How can students change things now? There are thirty year periods in the struggle for regime change. There was April 19 in 1960[ref] In April 19 of 1960, large protests led by students against electoral fraud by the Synghman Rhee government led to its resignation.[/ref]; there was another big movement in 1980 and 1987[ref] 1980 was the Gwangju Uprising against the reinstatement of dictatorship after a brief democratic spring following the assassination of Dictator-president Park Chung Hee. The protests were sparked by students. 1987 marked the large scale mobilizations led by college students that brought about direct presidential elections.[/ref], and now 30 years later, we are at the start of another period. I think we are at a very important time. It’s surrealistic. We can organize and restart the student movement again.
What would happen after President Park steps down? Her resignation would be a big chance to achieve everything people desire. The interim cabinet cannot but follow people’s demands. I think people will get back their voices and fight for it. For college students, one very important issue is 1/2 price tuition. I think there would be a high chance of achieving that. Everyone agrees that tuition should be lowered. The Park administration simply pretended like they were implementing half price tuition by providing some funding and scholarships.
In Korea, college education is basically mandatory. It’s not a choice. 80% of High School students go to college, so there is no reason why students should pay so much. If a college degree offered a bright future then it might be worth paying for it, but it doesn’t mean much now. The more socialist view is that all the education should be paid by the government and public capital.
Just to draw a connection with your previous question about why the student movement is not doing so well these days…The college students in the 1980s and 1990s were considered part of the elite. They felt a sense of social responsibility. While they were later exploited as workers, they were nonetheless considered part of the elite. The college students of today are simply exploited. They are no longer part of the elite. They have simply accepted the ideology of neoliberalism and competition pervasive in Korean society.

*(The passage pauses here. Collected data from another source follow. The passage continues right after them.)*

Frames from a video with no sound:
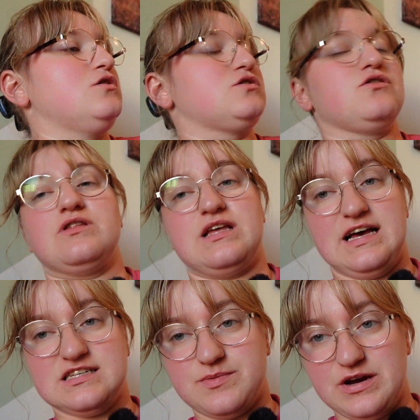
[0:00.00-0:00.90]
So the
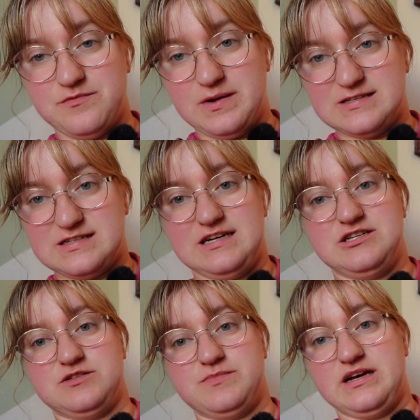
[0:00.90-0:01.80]
last pair of pants that I
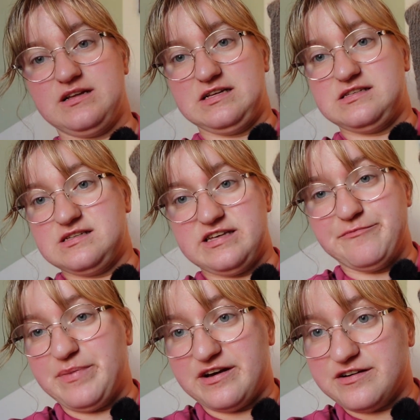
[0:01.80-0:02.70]
just made, it's the
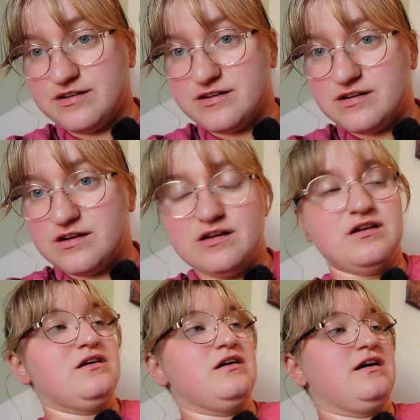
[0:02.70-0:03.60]
same pattern.
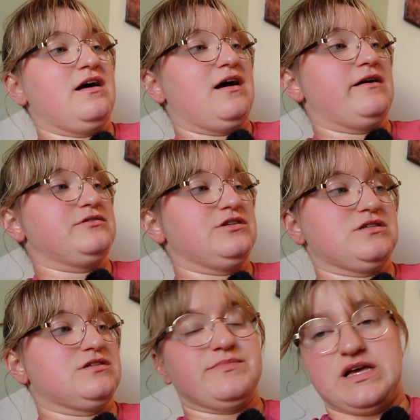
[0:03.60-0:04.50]
I'm
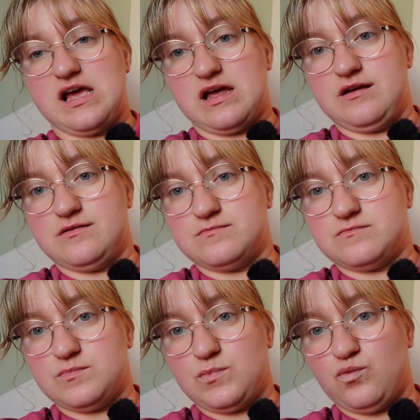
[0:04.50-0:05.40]
just making it
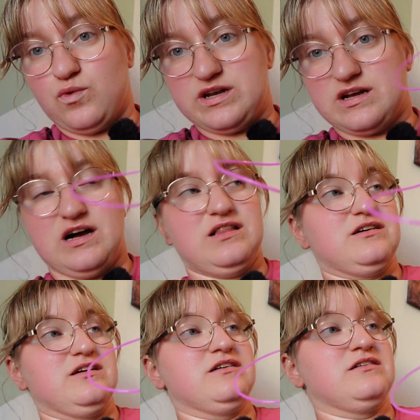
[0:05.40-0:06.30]
one
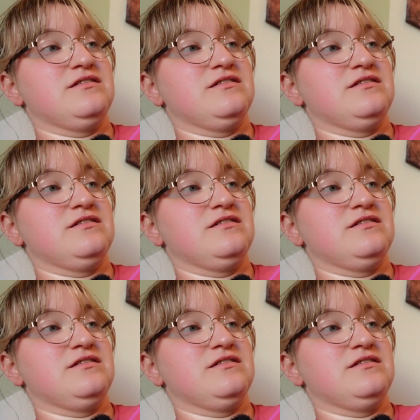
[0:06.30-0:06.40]
color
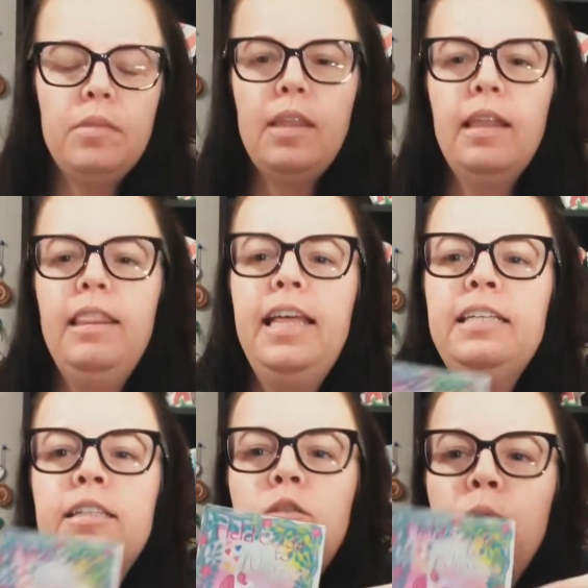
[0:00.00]

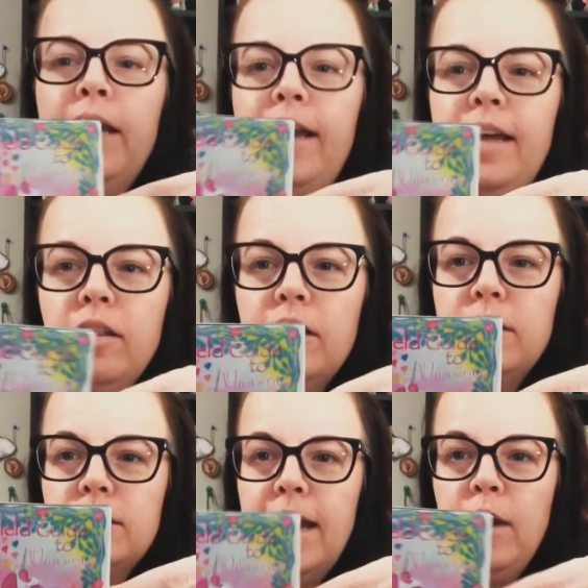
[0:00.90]
this is what it
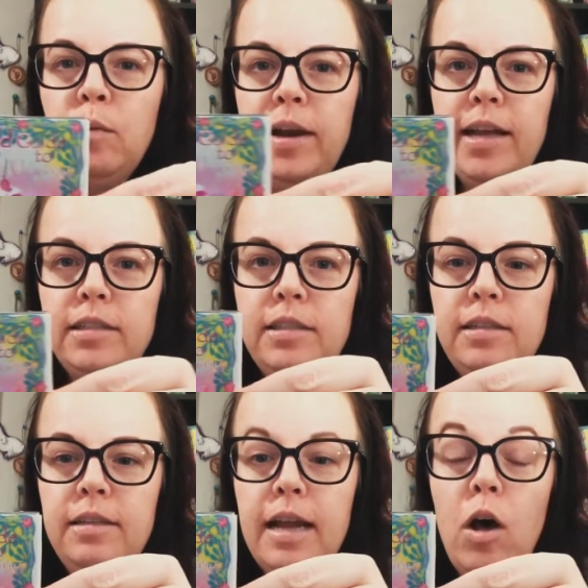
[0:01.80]
looks like when it's
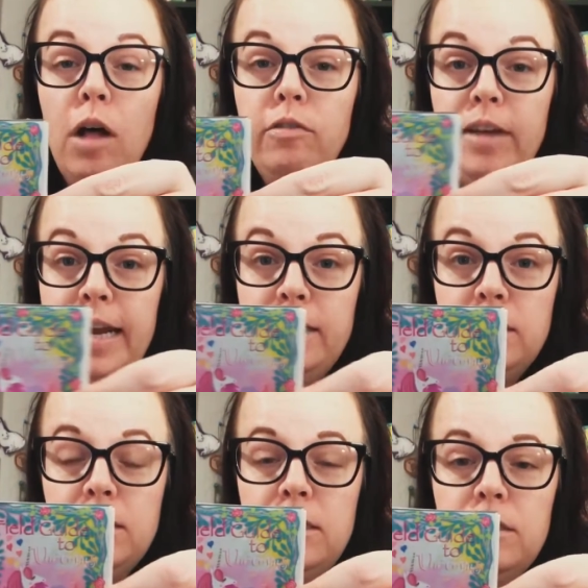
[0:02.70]
all
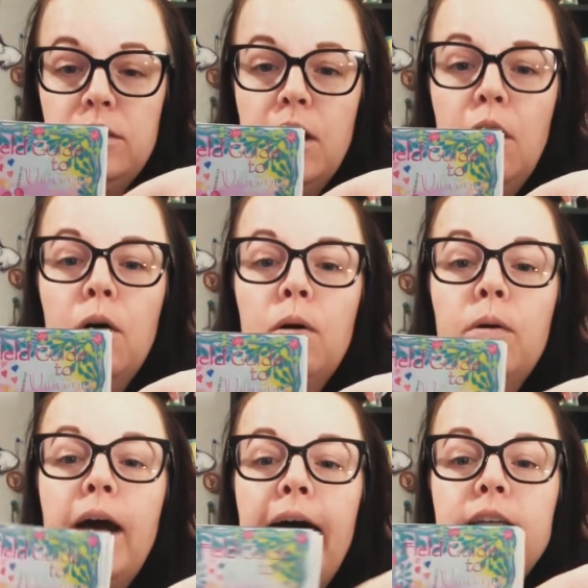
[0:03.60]
finished.
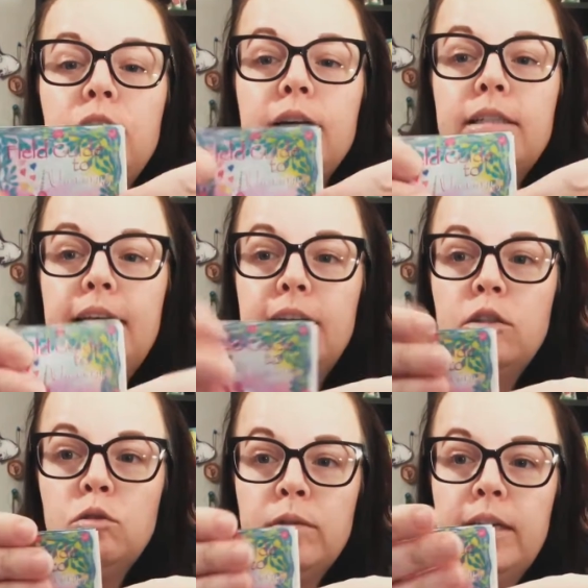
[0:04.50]
So as you can see, this
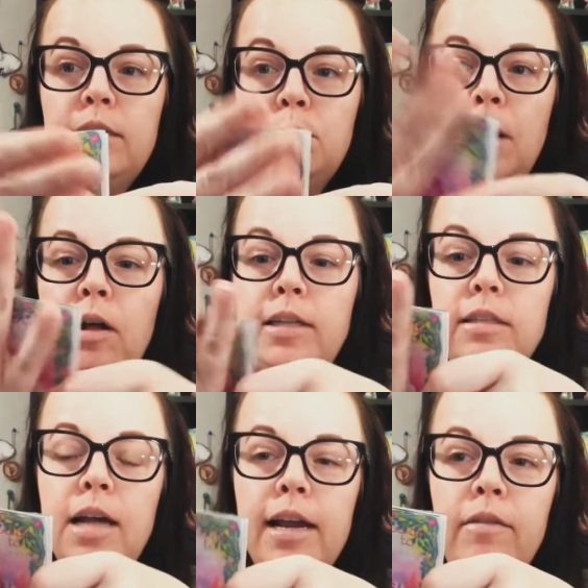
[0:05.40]
is really small. It's
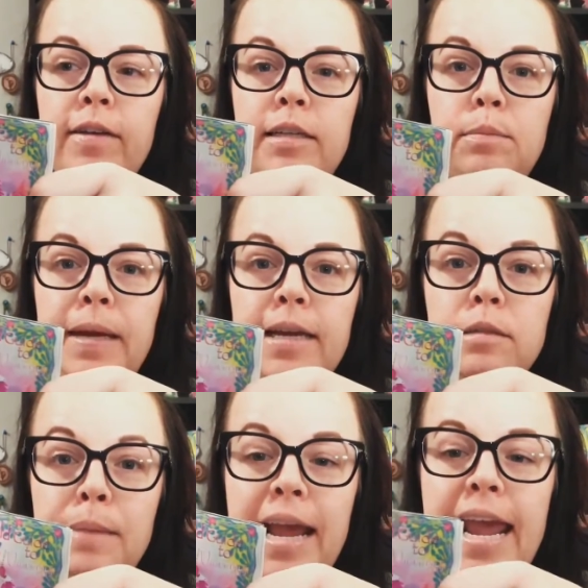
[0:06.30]
not even as big
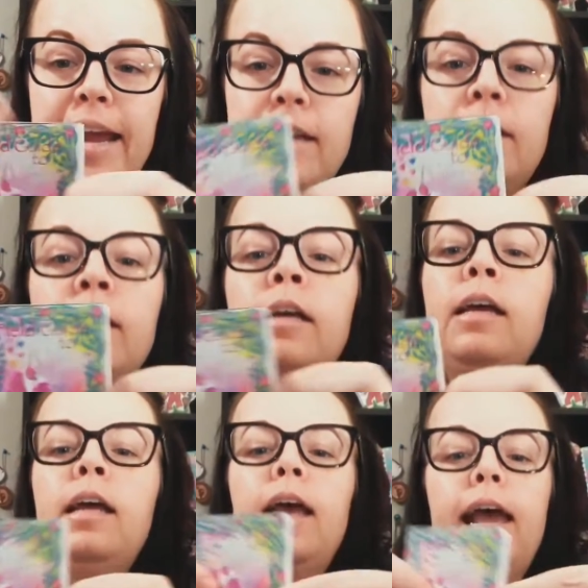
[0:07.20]
as my hand.
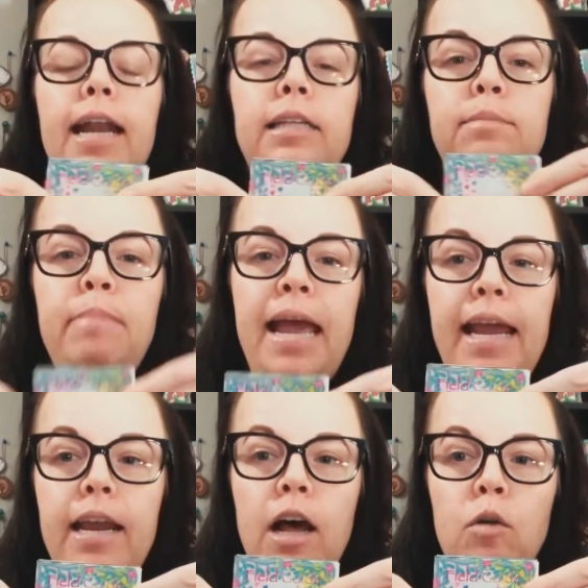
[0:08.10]
And it's
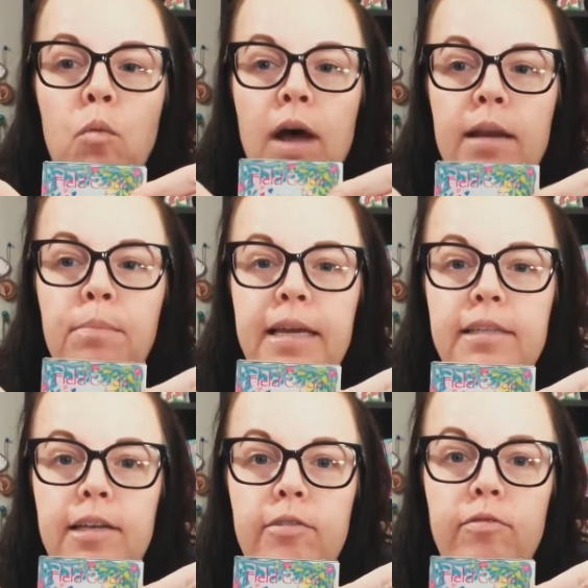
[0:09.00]
made on one
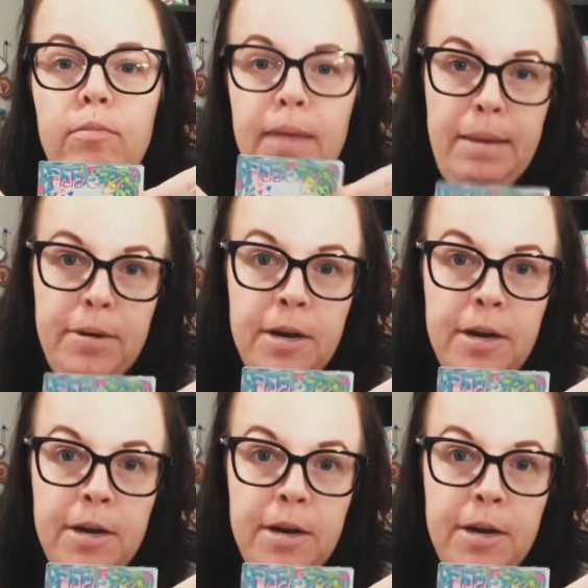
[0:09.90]
piece of paper.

Did you have any memorable moments during your campaign? During the Nov. 12 mobilization, we joined the protests at 2 PM, and I got home at 6 AM. I was in the streets for 16 hours! The other participants that were coming out for the first time simply followed us. I could sense from them desire and passion. That was really impressive. Also, I had a debate with someone about violence versus nonviolence. Nonviolence is a type of ideology to which we are brainwashed. Many Korean people were all about non-violence about following the rules. I was talking with one of the students about violence versus nonviolence in protests as we were sitting in front of the police line. He finally changed his mind after a middle aged man climbed on top of the police bus. The people reacted by telling him to get down and chanting “nonviolence.” Witnessing that changed his mind.
You are not necessarily speaking about getting violent per se, but more about pushing back against the riot police and not simply staying within the bounds they designate, right?
What has been the role of the internet? The Internet was simply a tool for organizing people to the protest. What made them come out and protest was the issue itself.